[Entries taken from a collection]
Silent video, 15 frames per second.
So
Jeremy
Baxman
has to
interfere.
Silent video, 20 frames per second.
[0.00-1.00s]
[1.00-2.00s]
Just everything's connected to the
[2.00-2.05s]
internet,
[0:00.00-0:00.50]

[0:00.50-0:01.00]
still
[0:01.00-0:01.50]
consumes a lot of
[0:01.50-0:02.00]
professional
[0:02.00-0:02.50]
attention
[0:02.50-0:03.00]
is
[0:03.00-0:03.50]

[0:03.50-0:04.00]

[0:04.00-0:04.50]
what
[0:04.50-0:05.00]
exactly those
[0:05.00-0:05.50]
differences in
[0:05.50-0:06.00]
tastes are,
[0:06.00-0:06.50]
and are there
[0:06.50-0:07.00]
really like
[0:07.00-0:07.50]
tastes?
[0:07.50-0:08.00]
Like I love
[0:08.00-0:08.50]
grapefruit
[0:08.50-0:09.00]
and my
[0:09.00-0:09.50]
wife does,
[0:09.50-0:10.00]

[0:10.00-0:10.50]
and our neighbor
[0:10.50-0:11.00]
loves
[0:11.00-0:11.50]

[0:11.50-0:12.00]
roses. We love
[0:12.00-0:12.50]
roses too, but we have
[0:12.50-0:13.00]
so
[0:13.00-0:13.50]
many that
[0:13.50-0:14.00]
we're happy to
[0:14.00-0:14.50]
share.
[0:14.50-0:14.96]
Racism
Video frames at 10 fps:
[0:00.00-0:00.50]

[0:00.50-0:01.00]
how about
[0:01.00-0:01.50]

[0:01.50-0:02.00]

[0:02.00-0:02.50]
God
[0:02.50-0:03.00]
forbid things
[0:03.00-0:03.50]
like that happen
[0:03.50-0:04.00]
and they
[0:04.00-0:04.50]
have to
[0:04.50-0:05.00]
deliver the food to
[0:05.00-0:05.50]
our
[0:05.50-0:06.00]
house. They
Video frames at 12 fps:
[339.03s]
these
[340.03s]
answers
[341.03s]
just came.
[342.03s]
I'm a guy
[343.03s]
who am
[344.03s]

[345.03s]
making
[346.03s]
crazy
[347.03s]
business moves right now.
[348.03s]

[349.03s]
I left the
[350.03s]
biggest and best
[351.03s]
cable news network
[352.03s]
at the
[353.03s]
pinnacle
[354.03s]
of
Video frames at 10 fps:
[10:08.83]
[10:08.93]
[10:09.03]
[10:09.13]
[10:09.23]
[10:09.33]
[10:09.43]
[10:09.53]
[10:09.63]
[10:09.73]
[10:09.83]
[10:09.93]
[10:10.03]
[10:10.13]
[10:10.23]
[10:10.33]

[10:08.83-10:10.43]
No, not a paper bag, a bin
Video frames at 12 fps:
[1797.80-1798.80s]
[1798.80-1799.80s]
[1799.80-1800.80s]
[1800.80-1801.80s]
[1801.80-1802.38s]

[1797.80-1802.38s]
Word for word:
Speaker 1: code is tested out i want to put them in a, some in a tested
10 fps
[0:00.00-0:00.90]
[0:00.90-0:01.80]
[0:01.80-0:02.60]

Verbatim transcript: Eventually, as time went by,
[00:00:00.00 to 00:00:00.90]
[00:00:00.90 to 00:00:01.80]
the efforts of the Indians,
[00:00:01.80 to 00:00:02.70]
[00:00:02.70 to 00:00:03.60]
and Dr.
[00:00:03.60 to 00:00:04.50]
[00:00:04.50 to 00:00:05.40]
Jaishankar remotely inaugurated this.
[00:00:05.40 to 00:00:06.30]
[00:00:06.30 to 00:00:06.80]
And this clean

→ **Work task**
The full data, transcribed without change, is the expected answer.

→ **Response**
Silent video, 15 frames per second.
So
Jeremy
Baxman
has to
interfere.
Silent video, 20 frames per second.
[0.00-1.00s]
[1.00-2.00s]
Just everything's connected to the
[2.00-2.05s]
internet,
[0:00.00-0:00.50]

[0:00.50-0:01.00]
still
[0:01.00-0:01.50]
consumes a lot of
[0:01.50-0:02.00]
professional
[0:02.00-0:02.50]
attention
[0:02.50-0:03.00]
is
[0:03.00-0:03.50]

[0:03.50-0:04.00]

[0:04.00-0:04.50]
what
[0:04.50-0:05.00]
exactly those
[0:05.00-0:05.50]
differences in
[0:05.50-0:06.00]
tastes are,
[0:06.00-0:06.50]
and are there
[0:06.50-0:07.00]
really like
[0:07.00-0:07.50]
tastes?
[0:07.50-0:08.00]
Like I love
[0:08.00-0:08.50]
grapefruit
[0:08.50-0:09.00]
and my
[0:09.00-0:09.50]
wife does,
[0:09.50-0:10.00]

[0:10.00-0:10.50]
and our neighbor
[0:10.50-0:11.00]
loves
[0:11.00-0:11.50]

[0:11.50-0:12.00]
roses. We love
[0:12.00-0:12.50]
roses too, but we have
[0:12.50-0:13.00]
so
[0:13.00-0:13.50]
many that
[0:13.50-0:14.00]
we're happy to
[0:14.00-0:14.50]
share.
[0:14.50-0:14.96]
Racism
Video frames at 10 fps:
[0:00.00-0:00.50]

[0:00.50-0:01.00]
how about
[0:01.00-0:01.50]

[0:01.50-0:02.00]

[0:02.00-0:02.50]
God
[0:02.50-0:03.00]
forbid things
[0:03.00-0:03.50]
like that happen
[0:03.50-0:04.00]
and they
[0:04.00-0:04.50]
have to
[0:04.50-0:05.00]
deliver the food to
[0:05.00-0:05.50]
our
[0:05.50-0:06.00]
house. They
Video frames at 12 fps:
[339.03s]
these
[340.03s]
answers
[341.03s]
just came.
[342.03s]
I'm a guy
[343.03s]
who am
[344.03s]

[345.03s]
making
[346.03s]
crazy
[347.03s]
business moves right now.
[348.03s]

[349.03s]
I left the
[350.03s]
biggest and best
[351.03s]
cable news network
[352.03s]
at the
[353.03s]
pinnacle
[354.03s]
of
Video frames at 10 fps:
[10:08.83]
[10:08.93]
[10:09.03]
[10:09.13]
[10:09.23]
[10:09.33]
[10:09.43]
[10:09.53]
[10:09.63]
[10:09.73]
[10:09.83]
[10:09.93]
[10:10.03]
[10:10.13]
[10:10.23]
[10:10.33]

[10:08.83-10:10.43]
No, not a paper bag, a bin
Video frames at 12 fps:
[1797.80-1798.80s]
[1798.80-1799.80s]
[1799.80-1800.80s]
[1800.80-1801.80s]
[1801.80-1802.38s]

[1797.80-1802.38s]
Word for word:
Speaker 1: code is tested out i want to put them in a, some in a tested
10 fps
[0:00.00-0:00.90]
[0:00.90-0:01.80]
[0:01.80-0:02.60]

Verbatim transcript: Eventually, as time went by,
[00:00:00.00 to 00:00:00.90]
[00:00:00.90 to 00:00:01.80]
the efforts of the Indians,
[00:00:01.80 to 00:00:02.70]
[00:00:02.70 to 00:00:03.60]
and Dr.
[00:00:03.60 to 00:00:04.50]
[00:00:04.50 to 00:00:05.40]
Jaishankar remotely inaugurated this.
[00:00:05.40 to 00:00:06.30]
[00:00:06.30 to 00:00:06.80]
And this clean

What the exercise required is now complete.